Case di Comunità, Il Sole 24 Ore fa il punto

Case di Comunità, Il Sole 24 Ore fa il punto

A poco più di 500 giorni dalla scadenza fissata per l’apertura delle 1.420 Case di Comunità previste dal Piano Nazionale di Ripresa e Resilienza (Pnrr), finanziate con 2 miliardi di euro, il quadro resta complesso. Come racconta Marzio Bartoloni su Il Sole 24 Ore, questi maxi-ambulatori, pensati per rafforzare la Sanità territoriale e avvicinare i servizi ai cittadini, restano ancora per molti un’idea astratta.

Secondo gli ultimi dati, al 30 giugno scorso erano attive 413 strutture, ma la vera sfida non riguarda solo il completamento: è l’effettiva erogazione dei servizi a rappresentare il nodo principale.

Prestazioni limitate e personale carente

Le Case di Comunità dovrebbero garantire prestazioni sanitarie complete, dalla diagnostica di base alle visite specialistiche, dai vaccini agli screening, fino al supporto per la salute mentale e l’assistenza sociale. Tuttavia, come rilevato dalla Corte dei Conti in Lombardia, molte strutture operano con una “ridotta operatività,” a causa della carenza di personale medico e di orari limitati.

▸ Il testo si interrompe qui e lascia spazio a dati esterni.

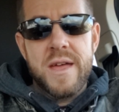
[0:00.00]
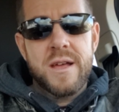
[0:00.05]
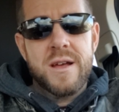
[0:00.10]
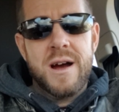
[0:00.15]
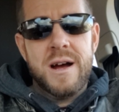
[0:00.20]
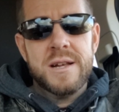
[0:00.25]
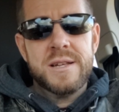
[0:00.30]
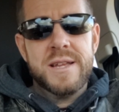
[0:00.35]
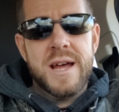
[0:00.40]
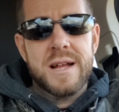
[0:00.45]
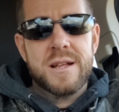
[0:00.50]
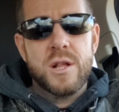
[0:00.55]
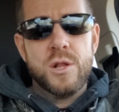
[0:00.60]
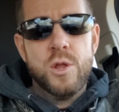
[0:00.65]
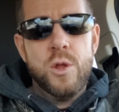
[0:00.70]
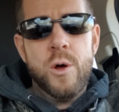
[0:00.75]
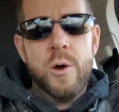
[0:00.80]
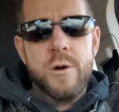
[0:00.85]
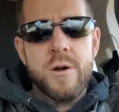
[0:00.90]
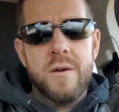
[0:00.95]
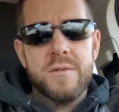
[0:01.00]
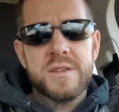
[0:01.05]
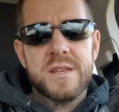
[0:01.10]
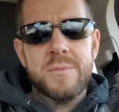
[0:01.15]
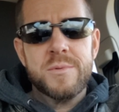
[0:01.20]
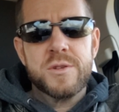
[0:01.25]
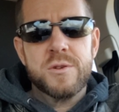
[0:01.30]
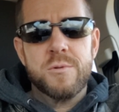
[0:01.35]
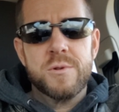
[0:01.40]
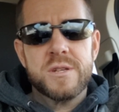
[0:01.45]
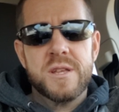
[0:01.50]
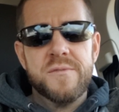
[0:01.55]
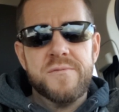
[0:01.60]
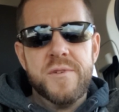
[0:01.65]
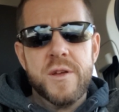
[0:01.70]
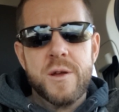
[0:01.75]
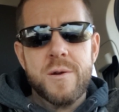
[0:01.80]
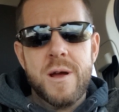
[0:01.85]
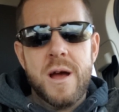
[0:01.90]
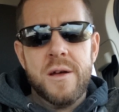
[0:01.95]
and contact a lawyer of some sort to
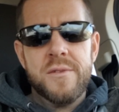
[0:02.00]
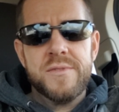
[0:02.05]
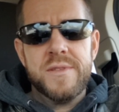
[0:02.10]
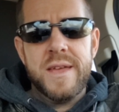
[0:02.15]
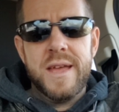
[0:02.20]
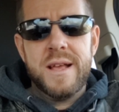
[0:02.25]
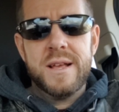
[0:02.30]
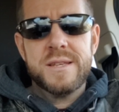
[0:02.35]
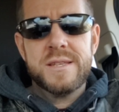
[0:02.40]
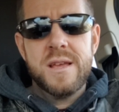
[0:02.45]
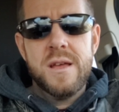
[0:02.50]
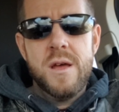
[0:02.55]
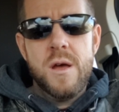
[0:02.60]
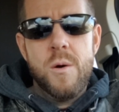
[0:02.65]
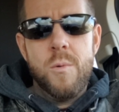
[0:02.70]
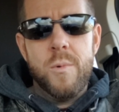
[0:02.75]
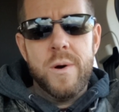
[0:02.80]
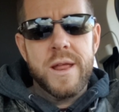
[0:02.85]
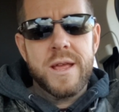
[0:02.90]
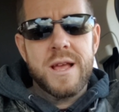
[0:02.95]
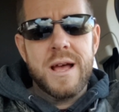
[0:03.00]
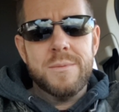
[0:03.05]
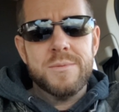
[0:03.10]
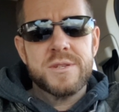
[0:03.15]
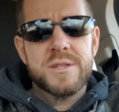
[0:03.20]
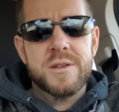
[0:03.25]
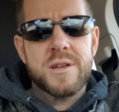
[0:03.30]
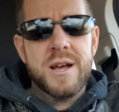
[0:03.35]
figure out things when it comes to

In particolare, 120 strutture su 413 attive a giugno non hanno nemmeno un medico in sede, e in altre 58 i medici sono presenti per meno di 30 ore a settimana. L’obiettivo dichiarato è garantire un’apertura h24 o almeno per 12 ore al giorno, con la presenza di una squadra multidisciplinare composta, oltre che da infermieri, anche da psicologi, fisioterapisti, logopedisti e specialisti come cardiologi e diabetologi.

Il nodo del personale

Il problema principale rimane la carenza di personale. Se nel 2022 erano stati stanziati fondi per nuove assunzioni, la legge di bilancio attuale non prevede risorse dedicate. Il ministro della Salute, Orazio Schillaci, punta a integrare i medici di famiglia, prevedendo di assumere i giovani professionisti come dipendenti attraverso una delicata riforma in cantiere.

Nel frattempo, a partire dal 2025, la nuova convenzione per i medici di base prevede 20 milioni di ore da destinare alle Case di Comunità, come ricordato da Filippo Anelli, presidente della Federazione degli Ordini dei Medici.

Modelli regionali e il ruolo dei “pronto soccorso leggeri”

Alcune Regioni, come Emilia-Romagna e Toscana, hanno già attivato modelli simili con le Case della Salute, che includono “pronto soccorso leggeri” per gestire i casi meno urgenti, come piccoli traumi, febbre o sintomi influenzali. Questi centri, denominati Cau (Centri di Assistenza e Urgenza) o Pir (Punti di Intervento Rapido), potrebbero rappresentare un esempio per alleggerire il carico sui pronto soccorso tradizionali.

Tuttavia, come sottolinea Alessandro Riccardi, presidente della Simeu, è essenziale definire chiaramente i ruoli e i servizi delle Case di Comunità per evitare confusione tra i cittadini.

Le prossime settimane saranno cruciali per capire se queste strutture riusciranno a colmare il divario tra gli obiettivi del Pnrr e la realtà operativa.